淀川水系4ダムの整備計画をめぐり、国土交通省近畿整備局が関係流域の知事に対して「計画案」の意見照会を近く予定しています。日本共産党京都府議団(新井進団長、11人)は5日、山田知事に対して、4ダム建設を「不適切」とした同局の諮問機関「淀川水系流域委員会」の審議・意見を反映し、「計画案」が見切り発車されないよう同局に求めることなどを緊急に申し入れました。梅木紀秀、前窪義由紀両副団長が行いました。
 申し入れでは、他に各ダムの府負担額を明らかにすることや知事の意見を議会にはかるとともに府民意見を聞くことを求めました。 応対した神敏郎建設交通部長は「意見照会は来ていない。負担額も明らかでない」とのべました。

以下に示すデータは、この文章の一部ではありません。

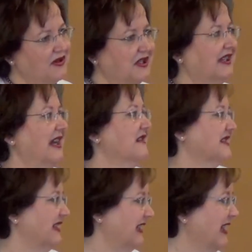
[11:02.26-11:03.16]
or to the
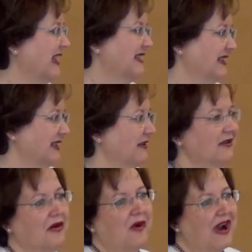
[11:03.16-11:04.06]
counseling
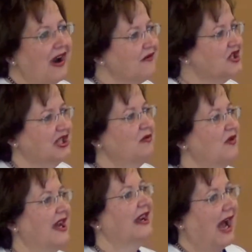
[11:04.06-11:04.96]
center, or wherever she
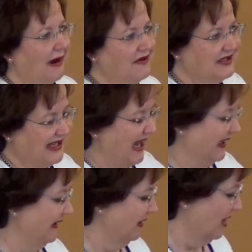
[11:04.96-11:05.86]
went, I was
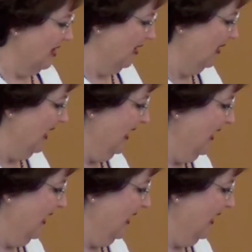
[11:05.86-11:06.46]
tagging along.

 淀川水系4ダムの建設をめぐっては、同流域委が4月22日、「国が主張するほどの効果は疑問」として、4ダム(大戸川ダム、川上ダム、天ケ瀬ダム再開発、丹生ダム)を整備計画に位置付けるのは不適切とした意見書をまとめ、「原案」の見直し、再提示を同局に求め、審議を継続しています。また、宇治川流域の安全や環境問題に重大な影響を及ぼす天ケ瀬ダム再開発問題、毎秒1500トンの琵琶湖後期放流の審議は、流域委では始まったばかりであり、各ダムの京都府負担額も明らかにされていません。